Assigned task: Only the lines from the one that contains "[0:03.00-0:04.00]" through the end of the entries, both included, should be transcribed, exactly and without pictures.

◆ ◆ ◆ ◆ ◆ ◆ ◆

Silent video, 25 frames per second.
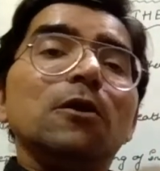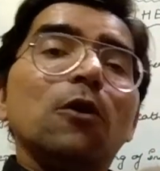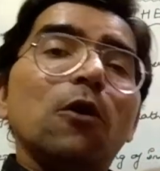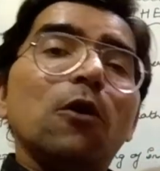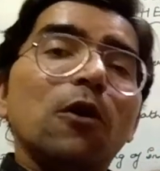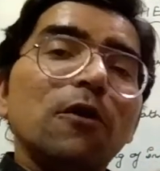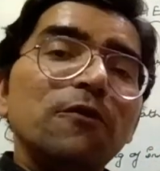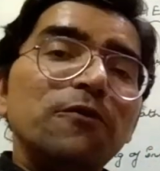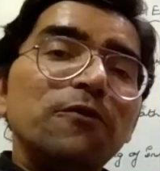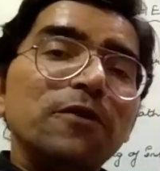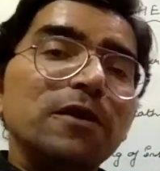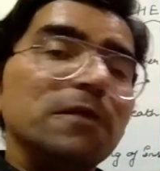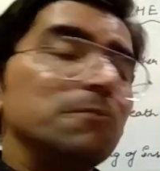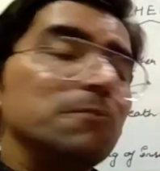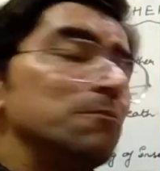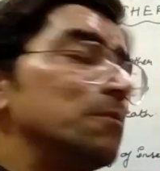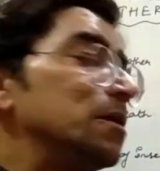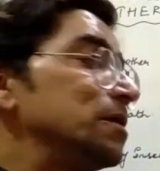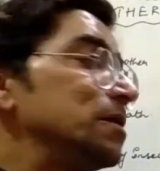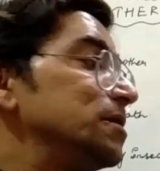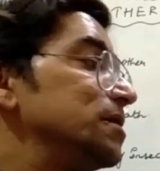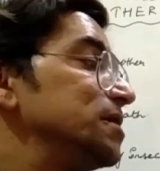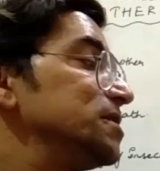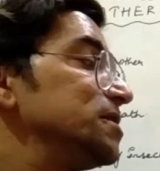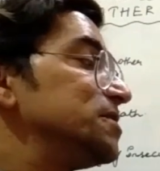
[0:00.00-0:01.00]
of her
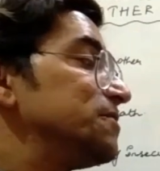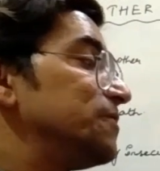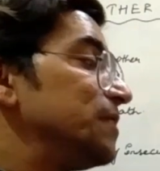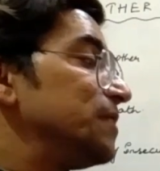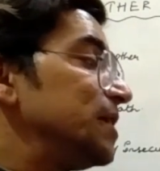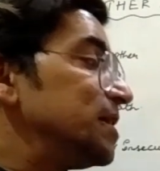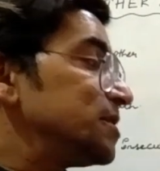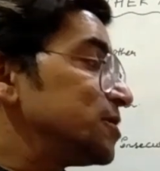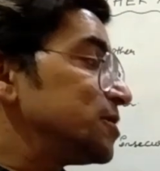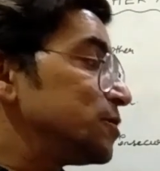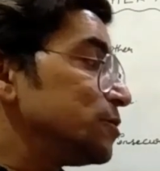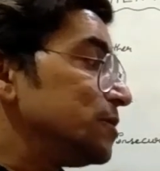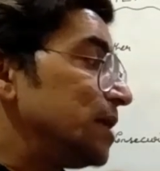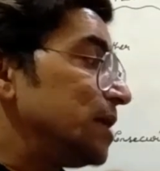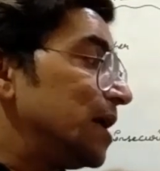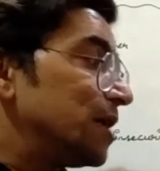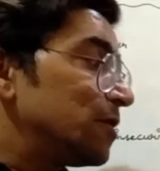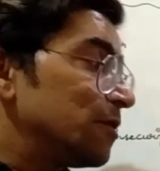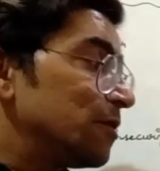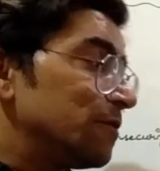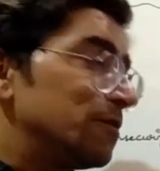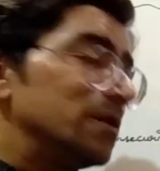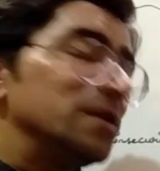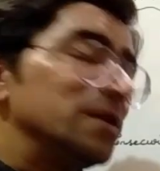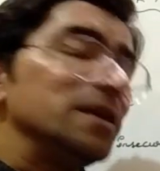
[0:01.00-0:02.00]
mother's face to that
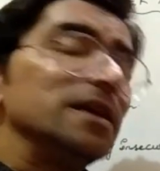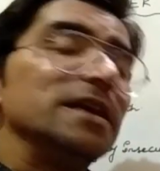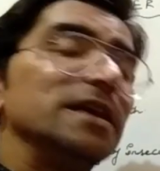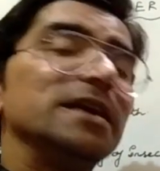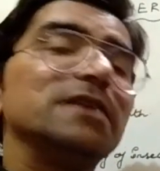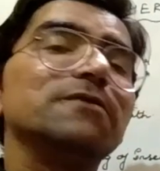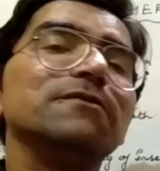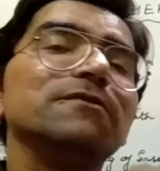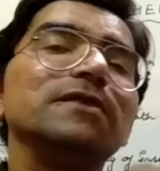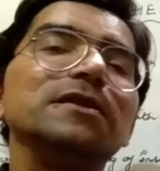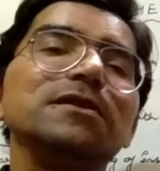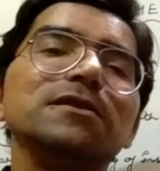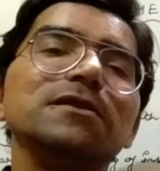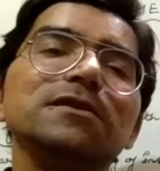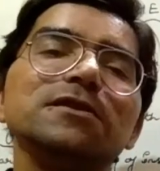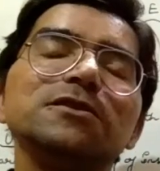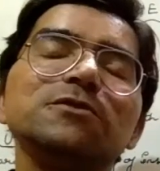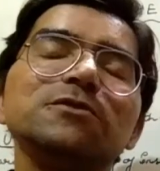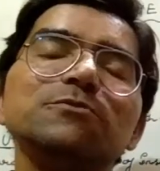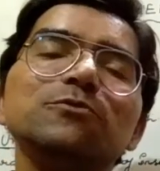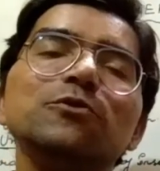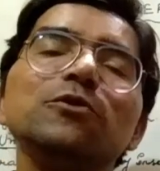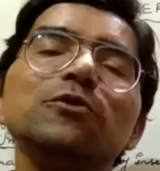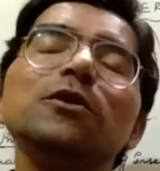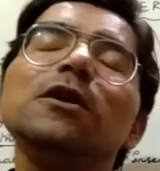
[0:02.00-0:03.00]
of a late winter's
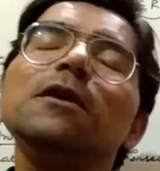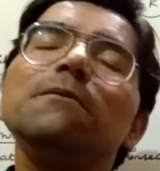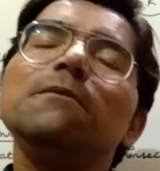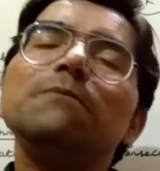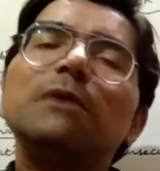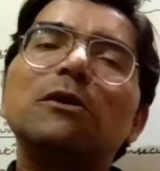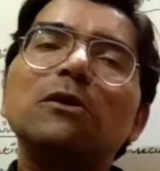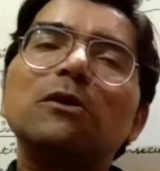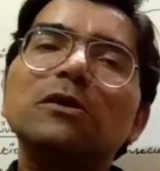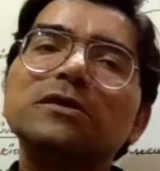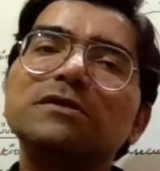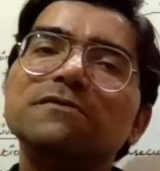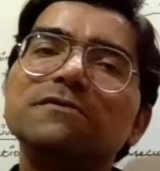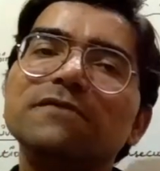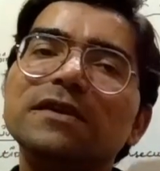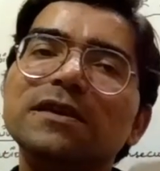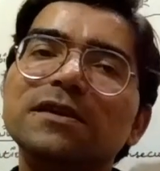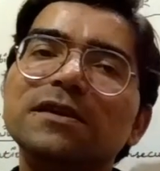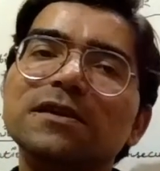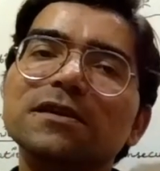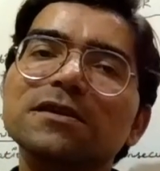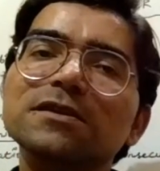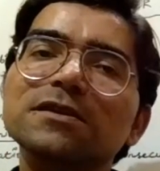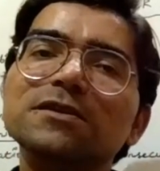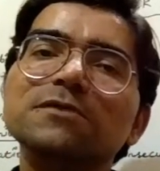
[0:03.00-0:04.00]
moon? Because
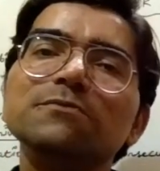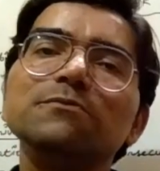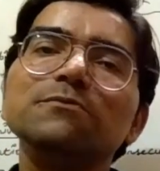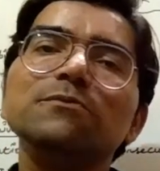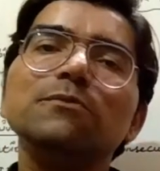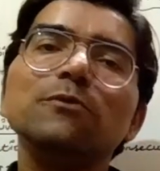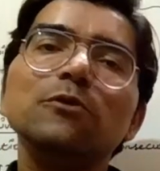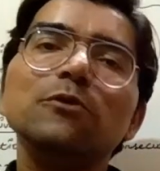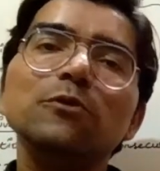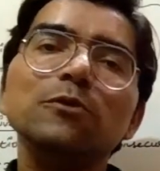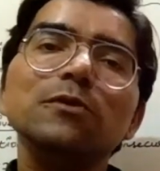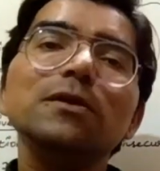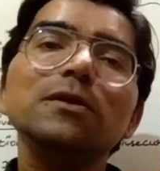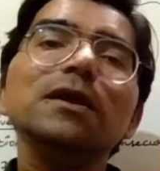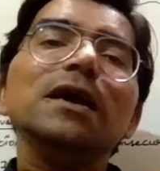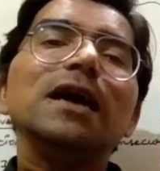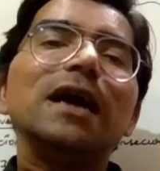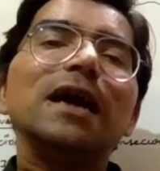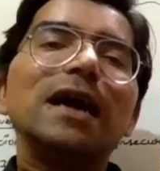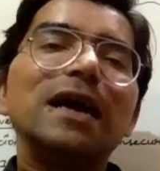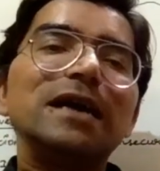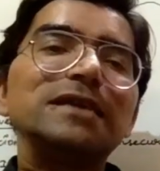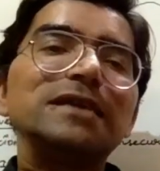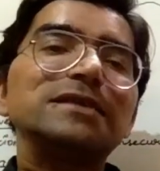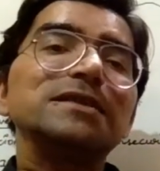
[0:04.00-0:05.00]
winter's moon
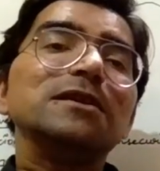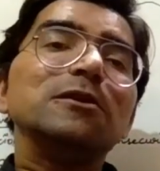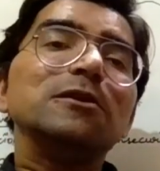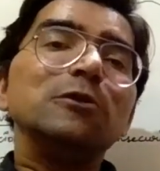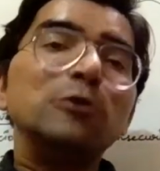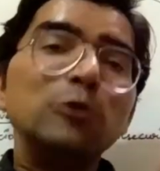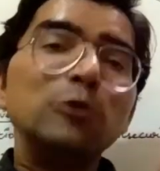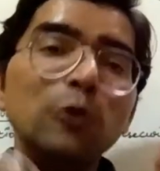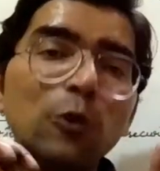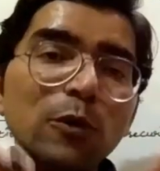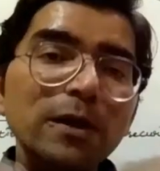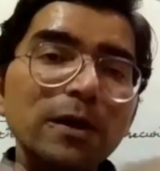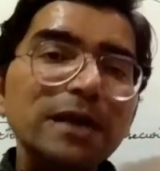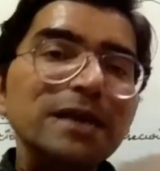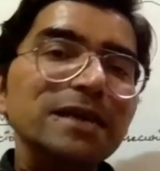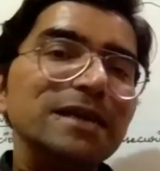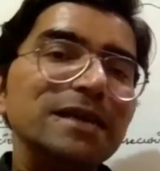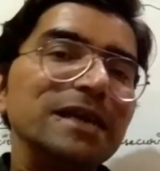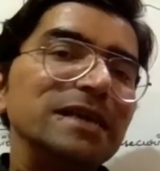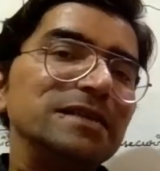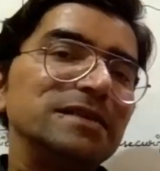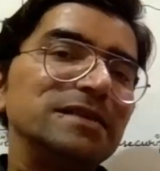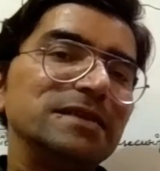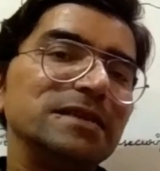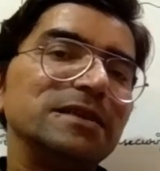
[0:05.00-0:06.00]
has a low
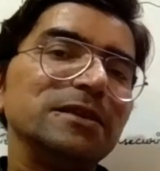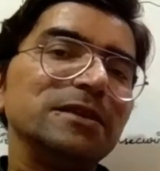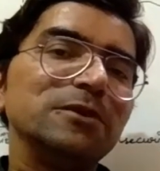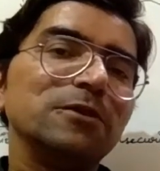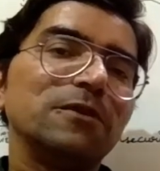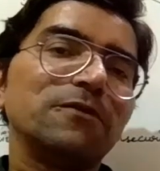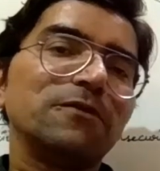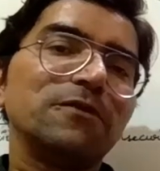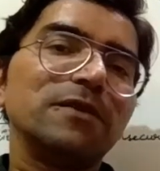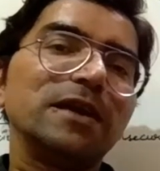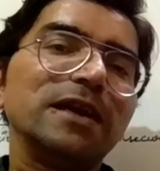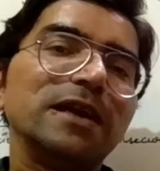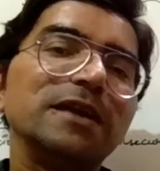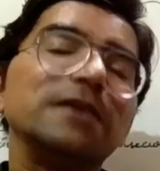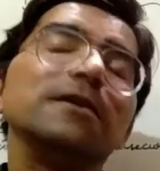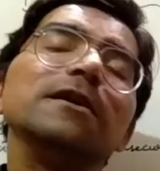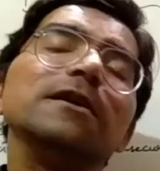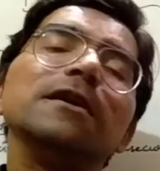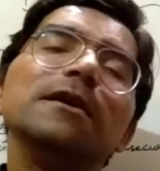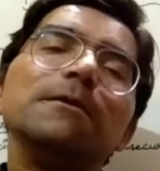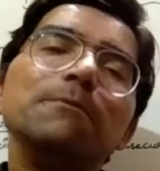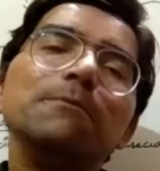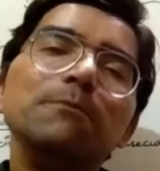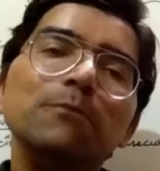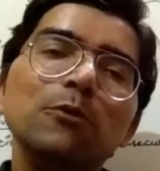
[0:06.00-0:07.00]
intensity of light.
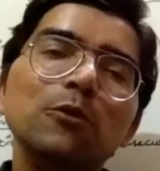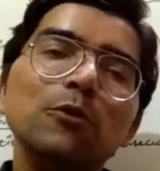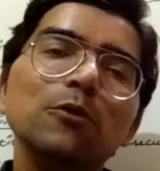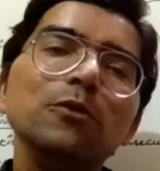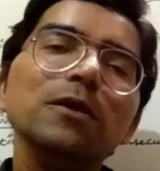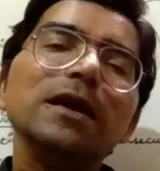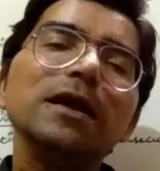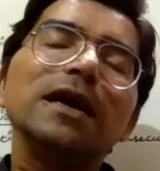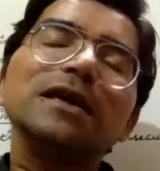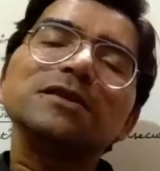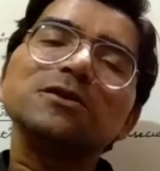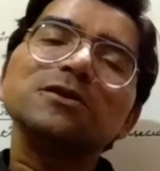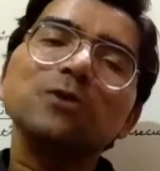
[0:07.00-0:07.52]
Moon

◆ ◆ ◆ ◆ ◆ ◆ ◆

Answer below:
[0:03.00-0:04.00]
moon? Because
[0:04.00-0:05.00]
winter's moon
[0:05.00-0:06.00]
has a low
[0:06.00-0:07.00]
intensity of light.
[0:07.00-0:07.52]
Moon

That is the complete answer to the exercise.